● **Source information**:

++++++++++++++++++++

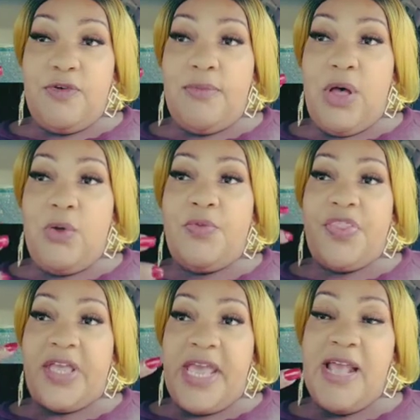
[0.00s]

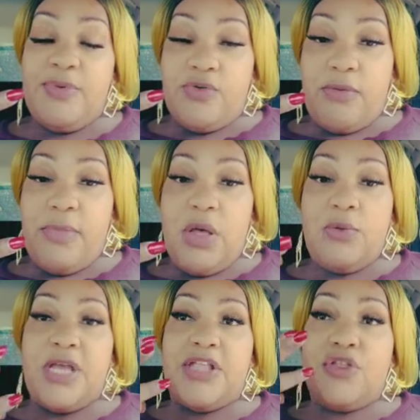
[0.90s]
remote, the cable
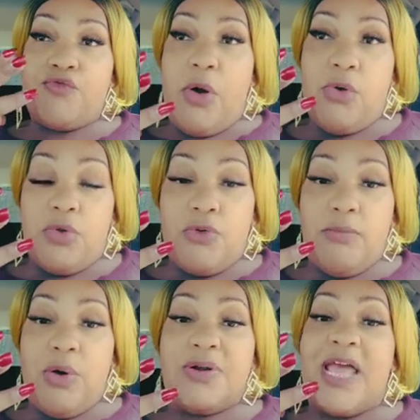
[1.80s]
remote, and the Roku
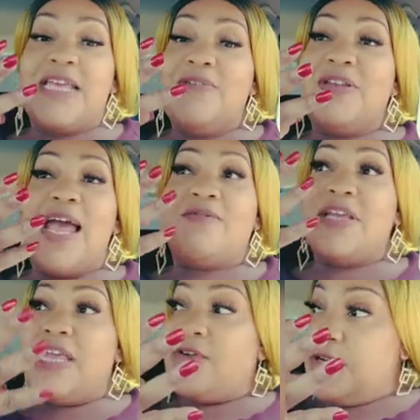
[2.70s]
remote, and I even have
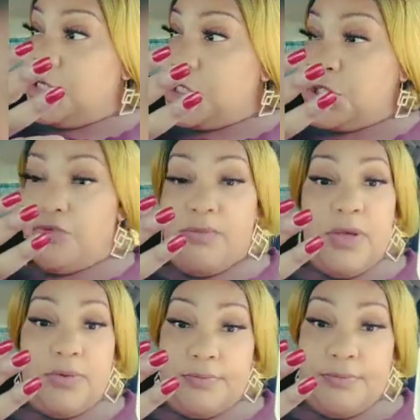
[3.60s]
an air conditioner
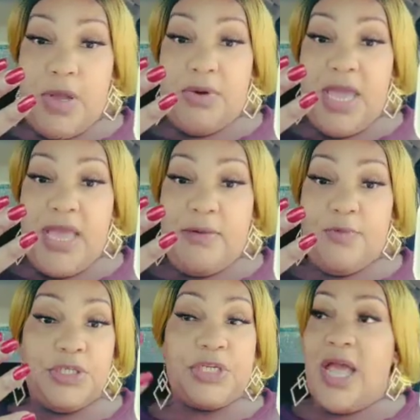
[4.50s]
remote, okay?
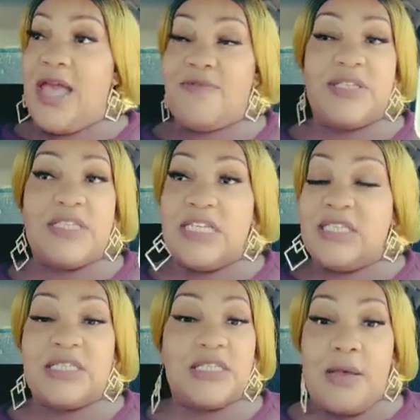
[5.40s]
Which I haven't
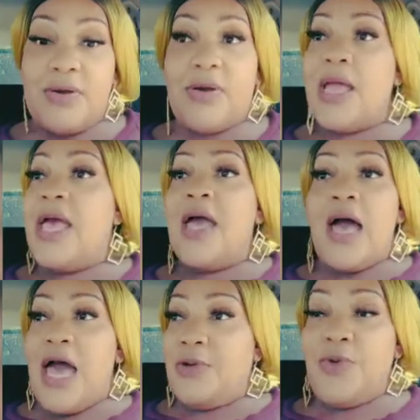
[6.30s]
seen this summer.
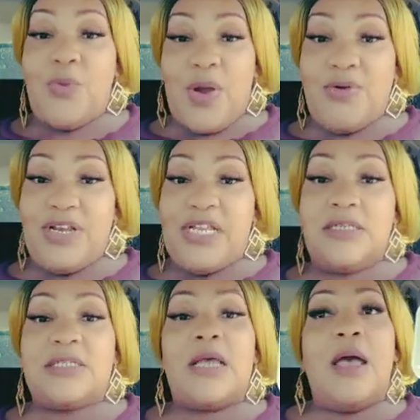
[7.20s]
I don't know where it
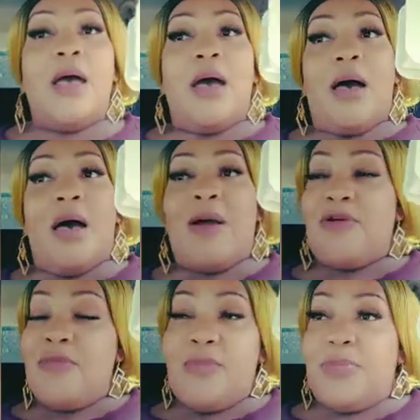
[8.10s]
is. I
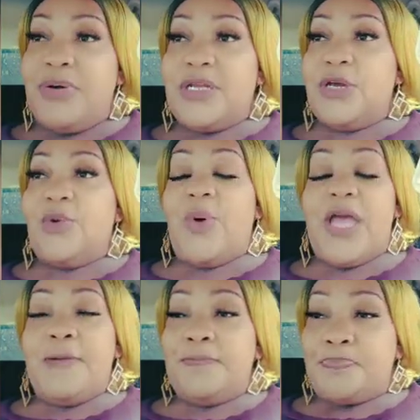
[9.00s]
remember putting it
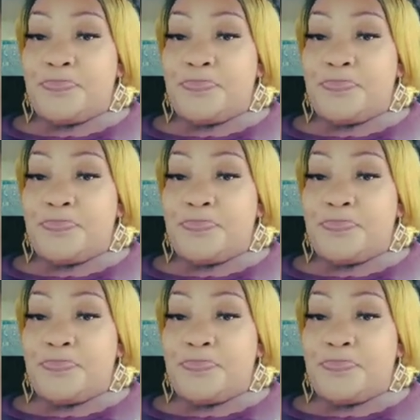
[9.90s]
away.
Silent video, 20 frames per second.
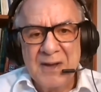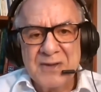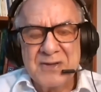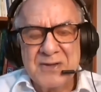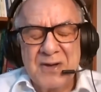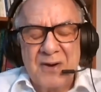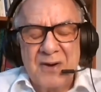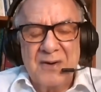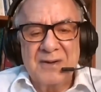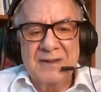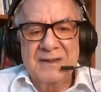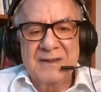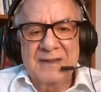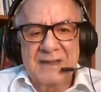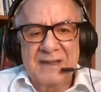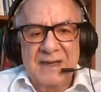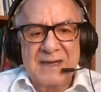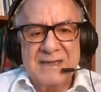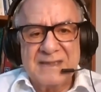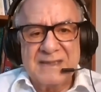So
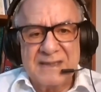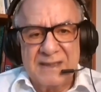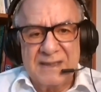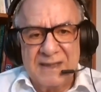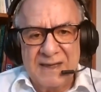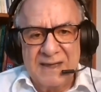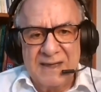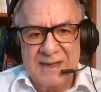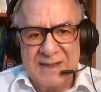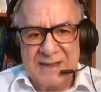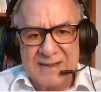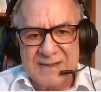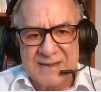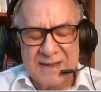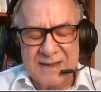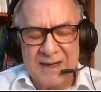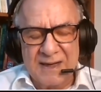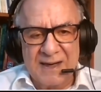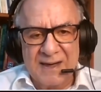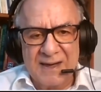this is
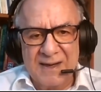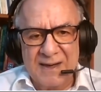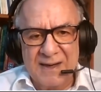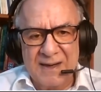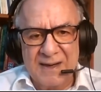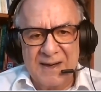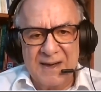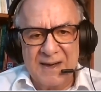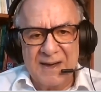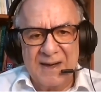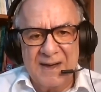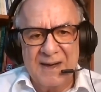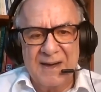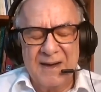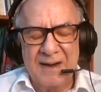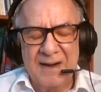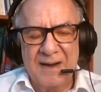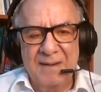uh, uh,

++++++++++++++++++++

● **Action item**: Set the preceding data down again word for word, omitting images.

● **Written solution**:
[0.00s]

[0.90s]
remote, the cable
[1.80s]
remote, and the Roku
[2.70s]
remote, and I even have
[3.60s]
an air conditioner
[4.50s]
remote, okay?
[5.40s]
Which I haven't
[6.30s]
seen this summer.
[7.20s]
I don't know where it
[8.10s]
is. I
[9.00s]
remember putting it
[9.90s]
away.
Silent video, 20 frames per second.
So
this is
uh, uh,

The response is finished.